* SOURCE DATA *
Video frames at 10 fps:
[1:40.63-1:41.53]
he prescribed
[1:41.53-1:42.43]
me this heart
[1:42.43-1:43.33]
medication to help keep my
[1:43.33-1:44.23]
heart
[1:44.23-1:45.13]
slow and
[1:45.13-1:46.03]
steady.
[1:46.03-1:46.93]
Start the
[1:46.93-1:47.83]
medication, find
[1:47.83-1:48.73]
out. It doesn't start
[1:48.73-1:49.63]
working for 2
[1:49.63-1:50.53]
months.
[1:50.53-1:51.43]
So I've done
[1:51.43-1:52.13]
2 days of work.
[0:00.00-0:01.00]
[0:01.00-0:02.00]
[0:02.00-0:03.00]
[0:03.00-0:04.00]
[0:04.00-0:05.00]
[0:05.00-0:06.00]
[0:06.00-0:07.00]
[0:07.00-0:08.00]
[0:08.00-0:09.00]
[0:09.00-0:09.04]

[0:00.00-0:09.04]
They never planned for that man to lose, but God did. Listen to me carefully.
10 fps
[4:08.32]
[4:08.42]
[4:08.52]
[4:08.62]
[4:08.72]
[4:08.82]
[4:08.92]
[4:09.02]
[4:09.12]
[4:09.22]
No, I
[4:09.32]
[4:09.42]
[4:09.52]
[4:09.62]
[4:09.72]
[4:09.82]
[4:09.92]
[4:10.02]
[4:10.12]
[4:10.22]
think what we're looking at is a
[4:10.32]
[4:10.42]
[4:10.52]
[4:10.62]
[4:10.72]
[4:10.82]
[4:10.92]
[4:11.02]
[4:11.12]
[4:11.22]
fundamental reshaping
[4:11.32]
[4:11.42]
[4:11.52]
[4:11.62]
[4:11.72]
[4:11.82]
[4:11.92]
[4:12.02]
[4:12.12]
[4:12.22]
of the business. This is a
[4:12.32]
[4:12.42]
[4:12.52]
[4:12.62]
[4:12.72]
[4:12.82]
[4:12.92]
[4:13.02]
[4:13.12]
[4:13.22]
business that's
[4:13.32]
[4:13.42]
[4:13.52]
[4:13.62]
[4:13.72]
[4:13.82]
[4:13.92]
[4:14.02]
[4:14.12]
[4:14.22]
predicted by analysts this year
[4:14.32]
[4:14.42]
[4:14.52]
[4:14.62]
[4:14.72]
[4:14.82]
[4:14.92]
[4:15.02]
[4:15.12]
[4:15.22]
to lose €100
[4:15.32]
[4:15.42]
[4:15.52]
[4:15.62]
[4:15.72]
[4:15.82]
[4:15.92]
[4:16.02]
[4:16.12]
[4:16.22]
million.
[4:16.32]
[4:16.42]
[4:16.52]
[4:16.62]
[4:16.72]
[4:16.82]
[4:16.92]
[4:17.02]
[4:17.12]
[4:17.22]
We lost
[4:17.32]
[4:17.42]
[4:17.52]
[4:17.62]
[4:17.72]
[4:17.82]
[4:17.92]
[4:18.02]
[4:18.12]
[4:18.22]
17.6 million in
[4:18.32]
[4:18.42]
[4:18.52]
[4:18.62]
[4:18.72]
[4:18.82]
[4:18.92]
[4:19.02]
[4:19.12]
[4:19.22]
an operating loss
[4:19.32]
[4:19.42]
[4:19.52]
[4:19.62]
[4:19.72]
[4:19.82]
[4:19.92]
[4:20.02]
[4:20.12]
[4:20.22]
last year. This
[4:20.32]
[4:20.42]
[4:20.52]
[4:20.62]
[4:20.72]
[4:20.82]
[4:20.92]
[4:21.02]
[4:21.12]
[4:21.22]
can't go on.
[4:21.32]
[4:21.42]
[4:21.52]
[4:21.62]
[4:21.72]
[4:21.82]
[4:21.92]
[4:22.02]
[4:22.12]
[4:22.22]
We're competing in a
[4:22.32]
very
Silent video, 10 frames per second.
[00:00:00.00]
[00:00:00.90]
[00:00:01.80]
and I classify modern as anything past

* TASK GOAL *
Reproduce the entries above exactly, every line included.

* EXERCISE OUTPUT *
Video frames at 10 fps:
[1:40.63-1:41.53]
he prescribed
[1:41.53-1:42.43]
me this heart
[1:42.43-1:43.33]
medication to help keep my
[1:43.33-1:44.23]
heart
[1:44.23-1:45.13]
slow and
[1:45.13-1:46.03]
steady.
[1:46.03-1:46.93]
Start the
[1:46.93-1:47.83]
medication, find
[1:47.83-1:48.73]
out. It doesn't start
[1:48.73-1:49.63]
working for 2
[1:49.63-1:50.53]
months.
[1:50.53-1:51.43]
So I've done
[1:51.43-1:52.13]
2 days of work.
[0:00.00-0:01.00]
[0:01.00-0:02.00]
[0:02.00-0:03.00]
[0:03.00-0:04.00]
[0:04.00-0:05.00]
[0:05.00-0:06.00]
[0:06.00-0:07.00]
[0:07.00-0:08.00]
[0:08.00-0:09.00]
[0:09.00-0:09.04]

[0:00.00-0:09.04]
They never planned for that man to lose, but God did. Listen to me carefully.
10 fps
[4:08.32]
[4:08.42]
[4:08.52]
[4:08.62]
[4:08.72]
[4:08.82]
[4:08.92]
[4:09.02]
[4:09.12]
[4:09.22]
No, I
[4:09.32]
[4:09.42]
[4:09.52]
[4:09.62]
[4:09.72]
[4:09.82]
[4:09.92]
[4:10.02]
[4:10.12]
[4:10.22]
think what we're looking at is a
[4:10.32]
[4:10.42]
[4:10.52]
[4:10.62]
[4:10.72]
[4:10.82]
[4:10.92]
[4:11.02]
[4:11.12]
[4:11.22]
fundamental reshaping
[4:11.32]
[4:11.42]
[4:11.52]
[4:11.62]
[4:11.72]
[4:11.82]
[4:11.92]
[4:12.02]
[4:12.12]
[4:12.22]
of the business. This is a
[4:12.32]
[4:12.42]
[4:12.52]
[4:12.62]
[4:12.72]
[4:12.82]
[4:12.92]
[4:13.02]
[4:13.12]
[4:13.22]
business that's
[4:13.32]
[4:13.42]
[4:13.52]
[4:13.62]
[4:13.72]
[4:13.82]
[4:13.92]
[4:14.02]
[4:14.12]
[4:14.22]
predicted by analysts this year
[4:14.32]
[4:14.42]
[4:14.52]
[4:14.62]
[4:14.72]
[4:14.82]
[4:14.92]
[4:15.02]
[4:15.12]
[4:15.22]
to lose €100
[4:15.32]
[4:15.42]
[4:15.52]
[4:15.62]
[4:15.72]
[4:15.82]
[4:15.92]
[4:16.02]
[4:16.12]
[4:16.22]
million.
[4:16.32]
[4:16.42]
[4:16.52]
[4:16.62]
[4:16.72]
[4:16.82]
[4:16.92]
[4:17.02]
[4:17.12]
[4:17.22]
We lost
[4:17.32]
[4:17.42]
[4:17.52]
[4:17.62]
[4:17.72]
[4:17.82]
[4:17.92]
[4:18.02]
[4:18.12]
[4:18.22]
17.6 million in
[4:18.32]
[4:18.42]
[4:18.52]
[4:18.62]
[4:18.72]
[4:18.82]
[4:18.92]
[4:19.02]
[4:19.12]
[4:19.22]
an operating loss
[4:19.32]
[4:19.42]
[4:19.52]
[4:19.62]
[4:19.72]
[4:19.82]
[4:19.92]
[4:20.02]
[4:20.12]
[4:20.22]
last year. This
[4:20.32]
[4:20.42]
[4:20.52]
[4:20.62]
[4:20.72]
[4:20.82]
[4:20.92]
[4:21.02]
[4:21.12]
[4:21.22]
can't go on.
[4:21.32]
[4:21.42]
[4:21.52]
[4:21.62]
[4:21.72]
[4:21.82]
[4:21.92]
[4:22.02]
[4:22.12]
[4:22.22]
We're competing in a
[4:22.32]
very
Silent video, 10 frames per second.
[00:00:00.00]
[00:00:00.90]
[00:00:01.80]
and I classify modern as anything past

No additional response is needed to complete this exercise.